Developments in non-standard auto insurance caught the attention of readers of the South Central region news in 2020.

State Farm's announcement in September that it would buy Texas-based GAINSCO attracted not only readers but commentators who wondered what was behind the company's choice of a non-standard auto insurer as its very first acquisition of another. insurance company. Of the $ 400 million transaction, Michael Tipsord, President, Chairman and CEO of State Farm, said in a press release that State Farm believes "this acquisition positions both our business and GAINSCO well for future growth." He added that the acquisition "will further help us achieve our goal of serving more customers in more ways."

Founded in 1978, GAINSCO specializes in minimum limits on personal car coverage and actively distributes its non-standard personal car products through independent retail agents in Arizona, Florida, Georgia, New Mexico, Oklahoma, South Carolina, Tennessee, Texas, Utah, Virginia, Ohio and Alabama. Its insurance business is conducted through its subsidiary, MGA Insurance Company Inc., a Texas corporation.

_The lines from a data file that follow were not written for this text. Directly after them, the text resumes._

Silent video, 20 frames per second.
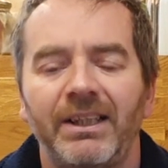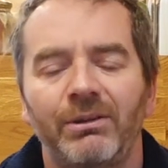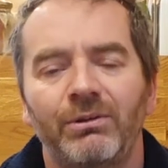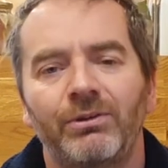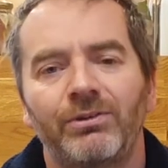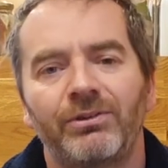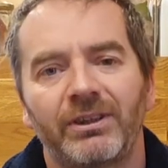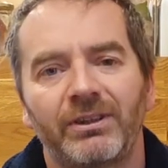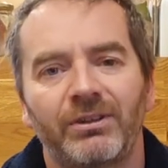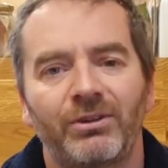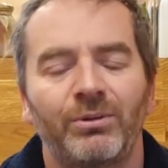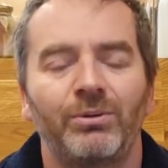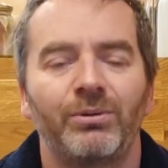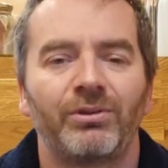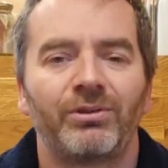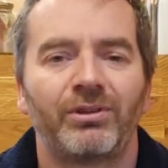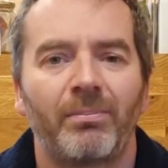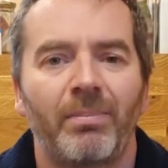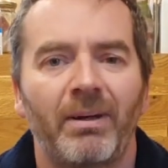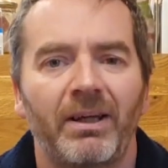and he also
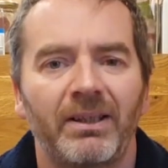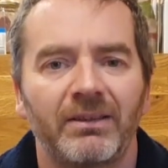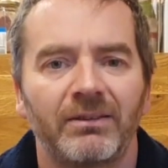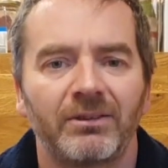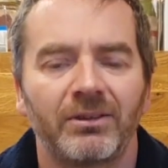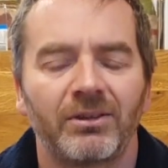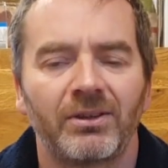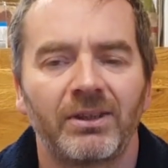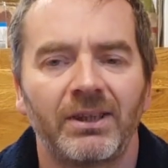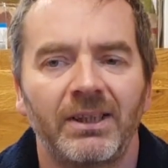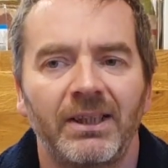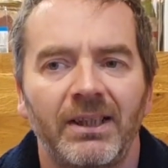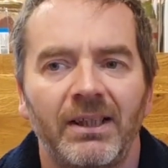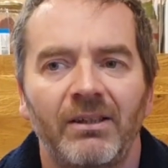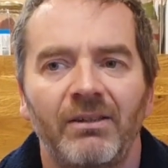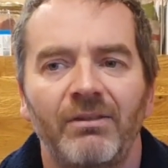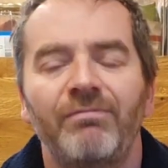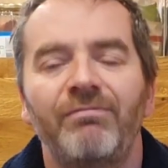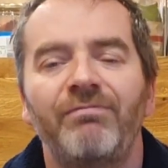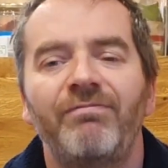talks about
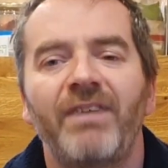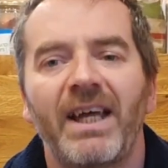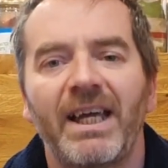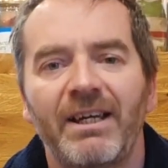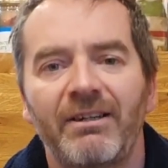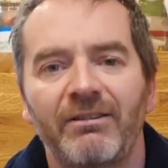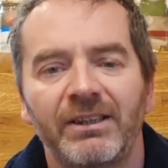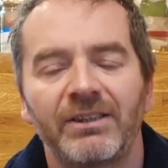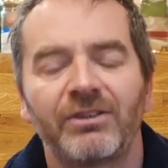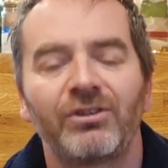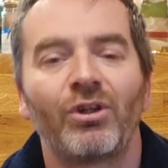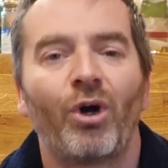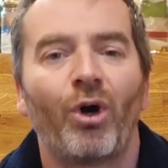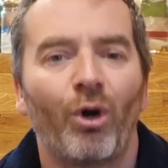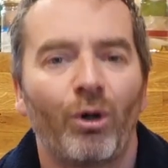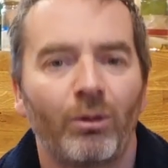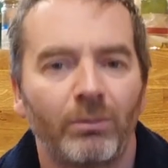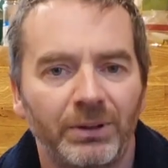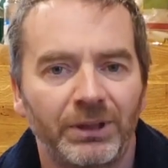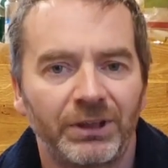various
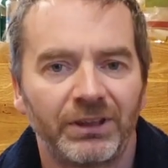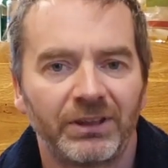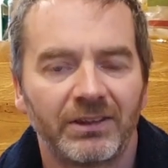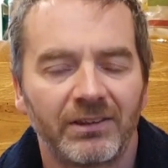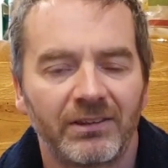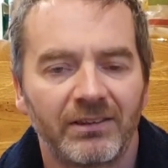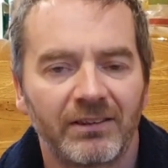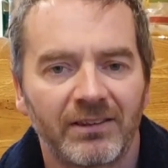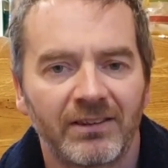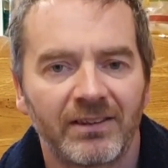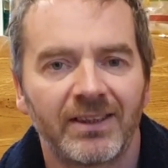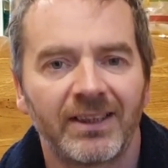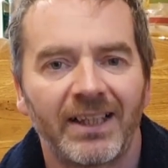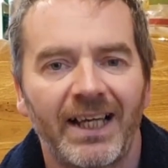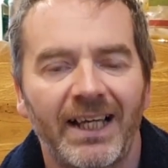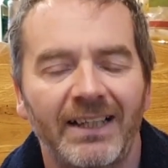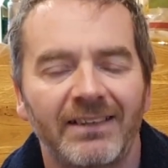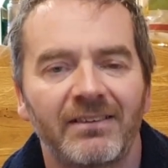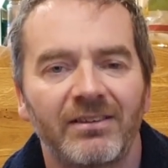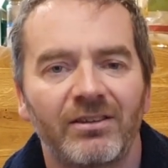options
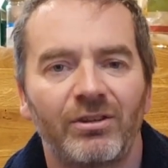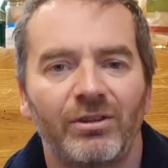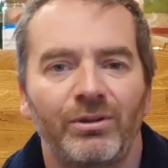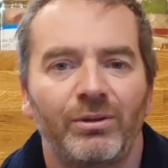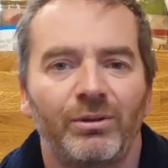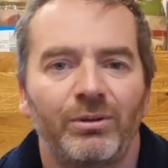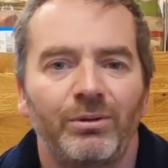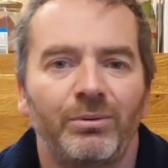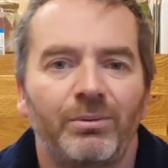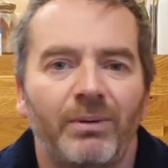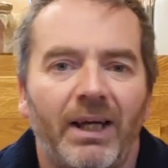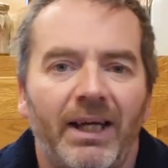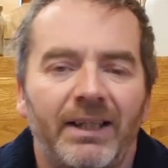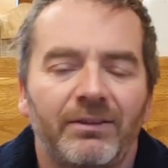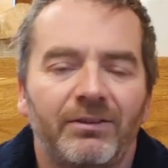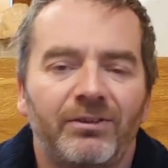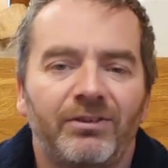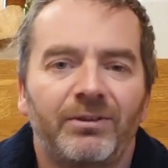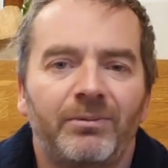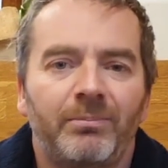as to
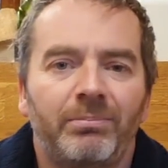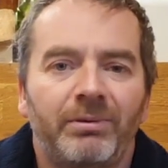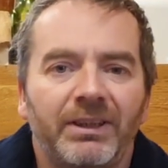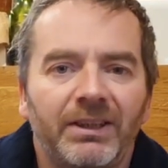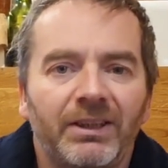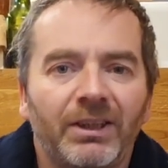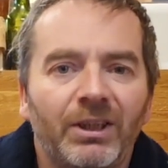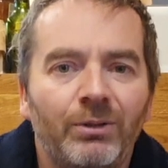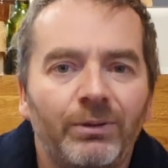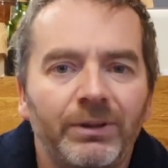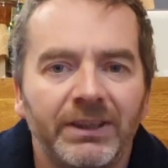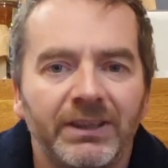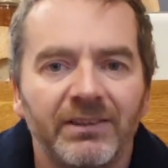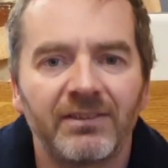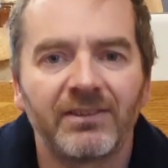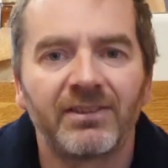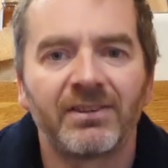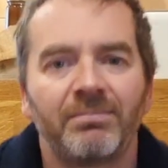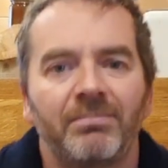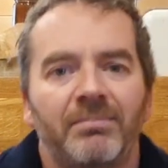how to bring the
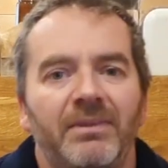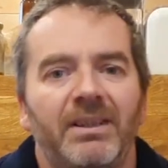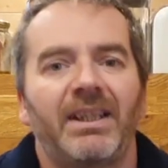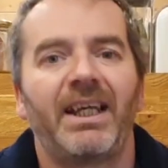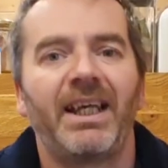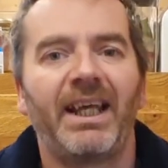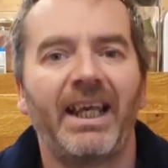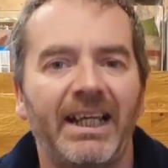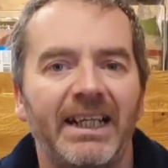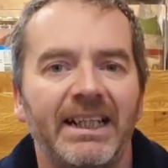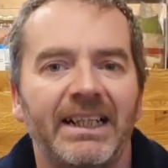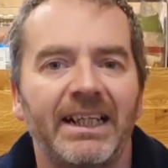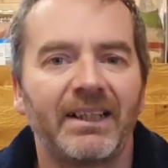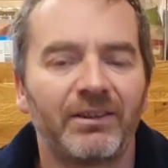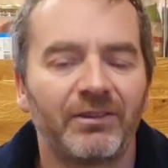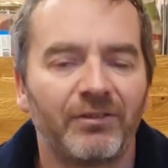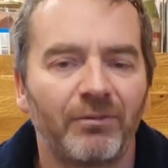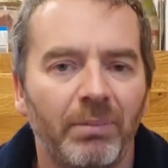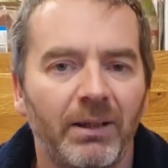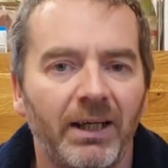coins in and
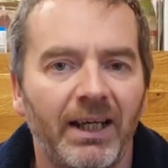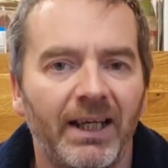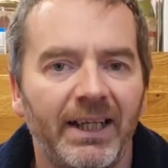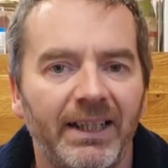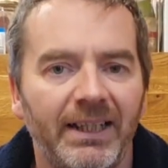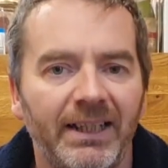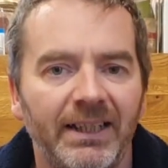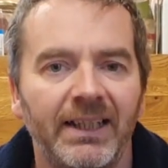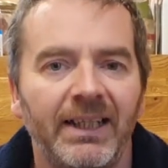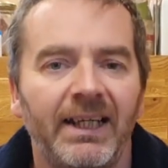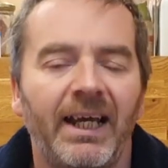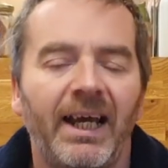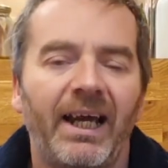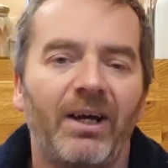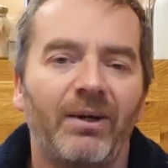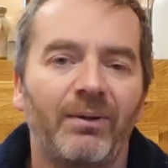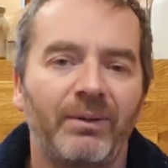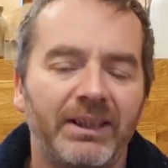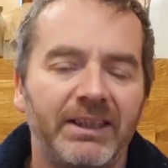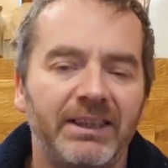out of play,
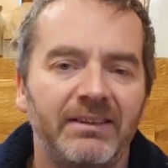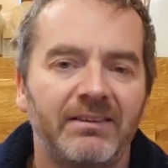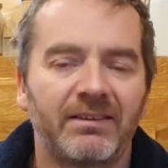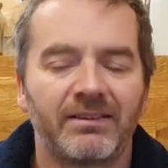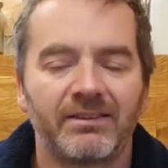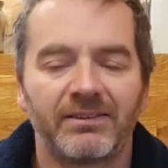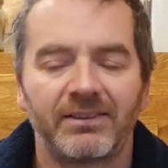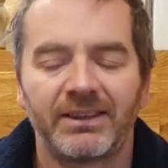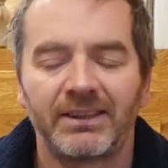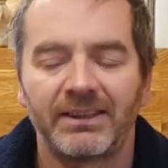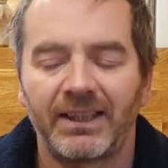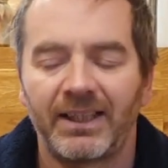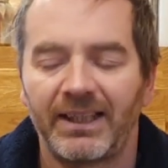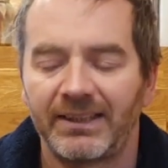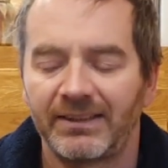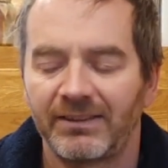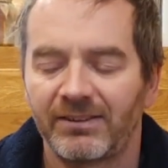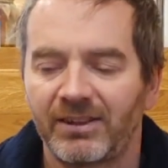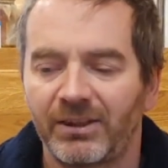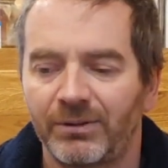how he does it,
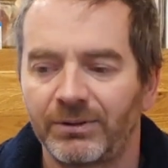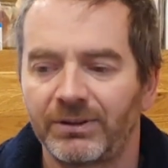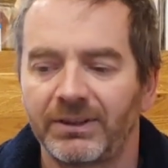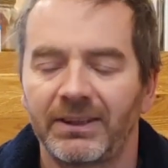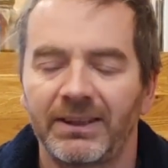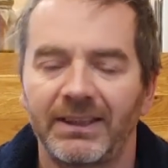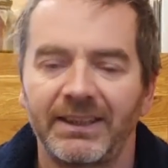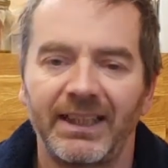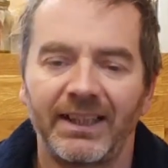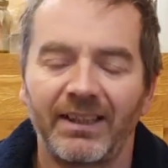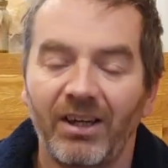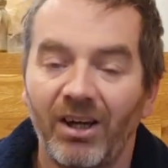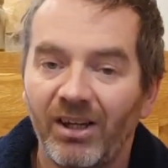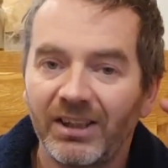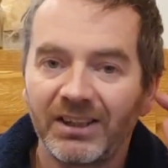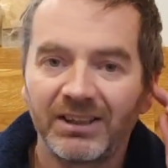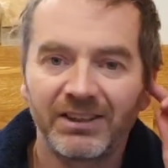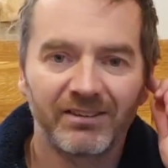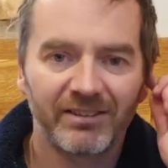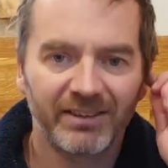and so on. Again,
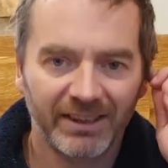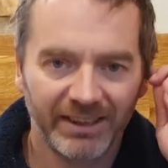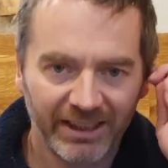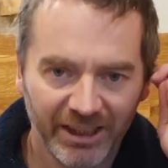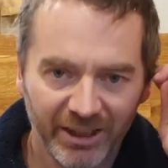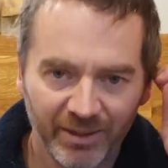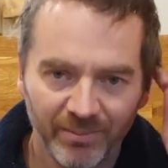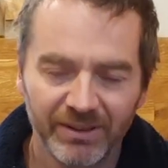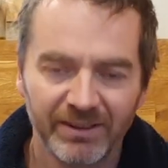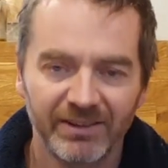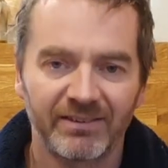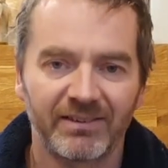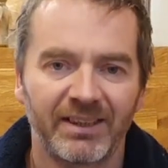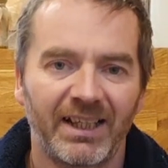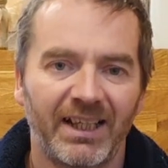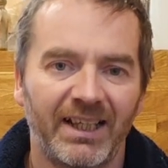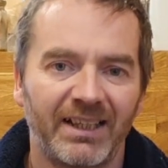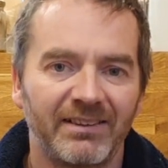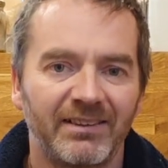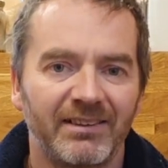I just think keep
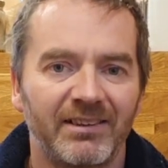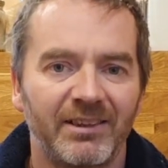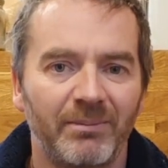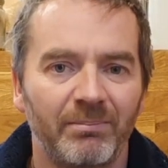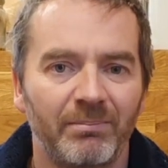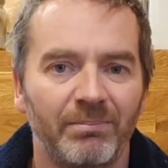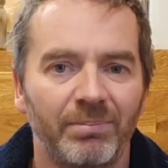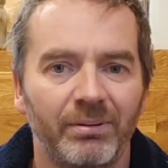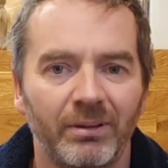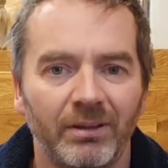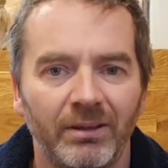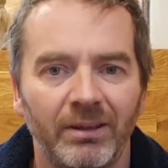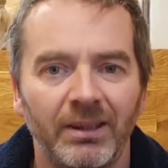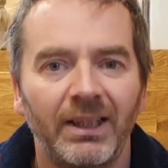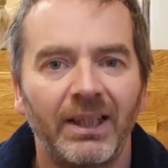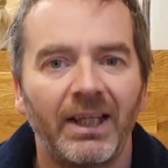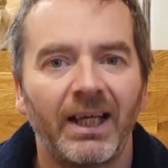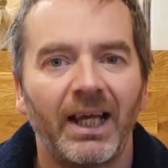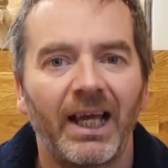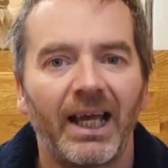this as
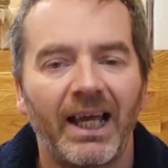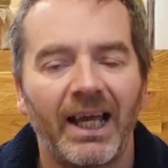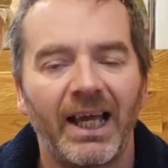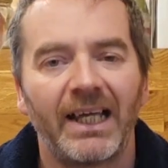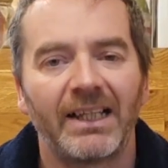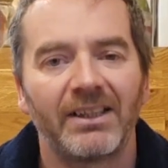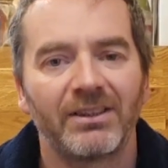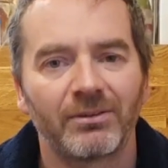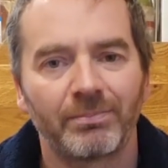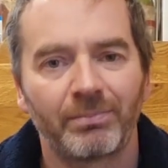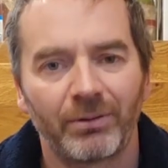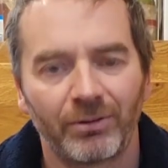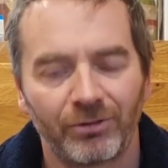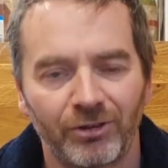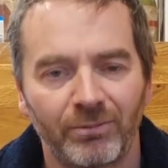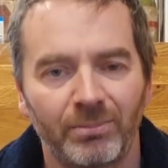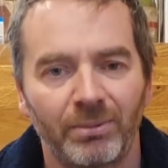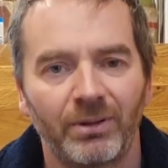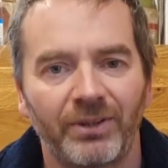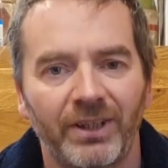simple as
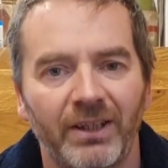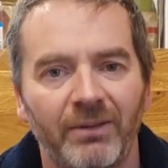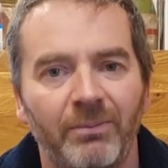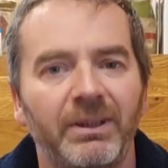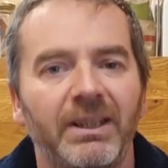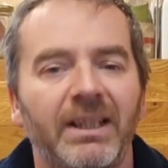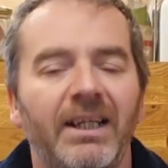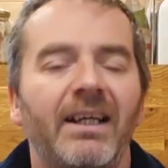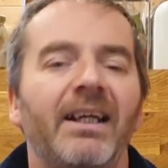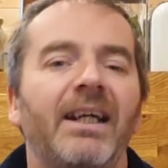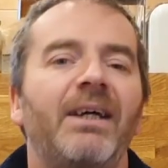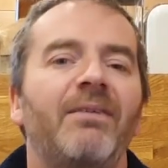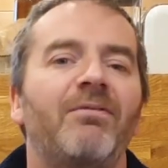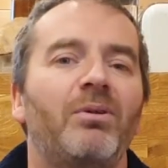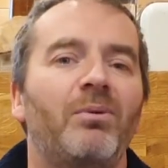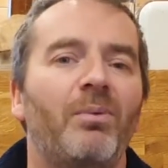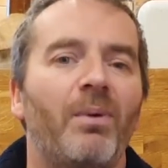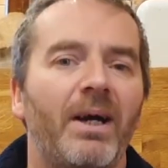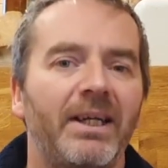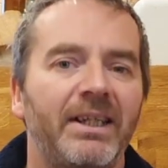possible. There'll be
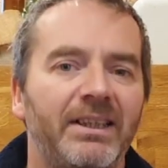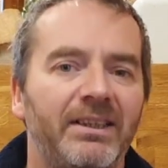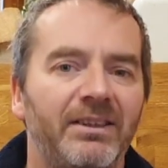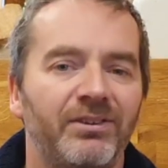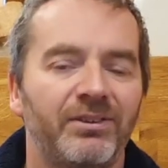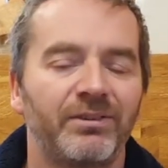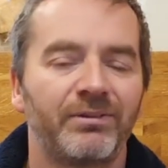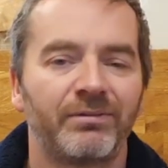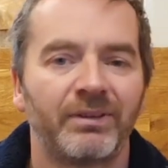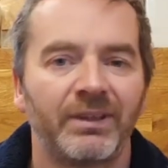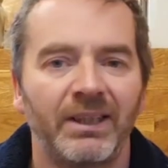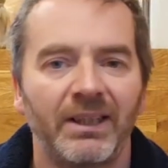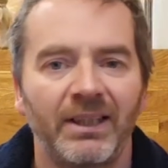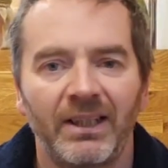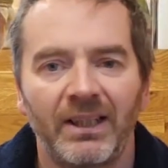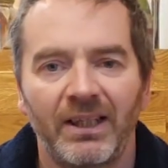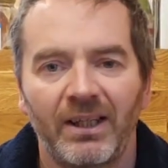clever ways of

The demise of another Texas-based non-standard auto insurer was also of great concern to South Central readers. Houston-based ACCC Insurance was placed in receivership in late October at the request of the Texas Department of Insurance. In addition to Texas, the privately held company offered its insurance products in Alabama, Georgia, Mississippi, New Mexico and South Carolina, and was licensed in 20 states. Posting new business ceased when the company was placed in receivership. After it was determined that the company was in fact insolvent, a petition for liquidation was filed in late November by the TDI-appointed Special Deputy Receiver (SDR) for ACCC, Prime Tempus Inc. ., said the ACCC & # 39; s Alabama and Texas would hire nonstandard auto companies after court approval.

Commercial auto insurance fraud

As creative fraudsters continue to develop a seemingly endless variety of scams to unfairly pay auto insurers with sums of money to which they are not entitled, the staged auto accident scheme is one that remains eternally popular.

In the South Central region, at least 33 people have been charged so far in a federal investigation into the staging of motor vehicle and commercial vehicle accidents in the New Orleans metropolitan area. Eleven of the 33 accused defendants have pleaded guilty to federal court.

In November, Danny Patrick Keating, Jr. (51), a New Orleans personal injury attorney, charged with conspiring to defraud insurance companies, commercial carriers and transportation companies in the ongoing investigation into the mass-staged accident plan.

In Keatings' case, U.S. attorneys claim he paid others for 31 staged accidents, represented 77 plaintiffs involved in the 31 accidents, and settled 17 of them. The indictment charges that Keating and his 77 clients received approximately $ 1.5 million in settlements and that Keating held approximately $ 358,000 in attorney's fees.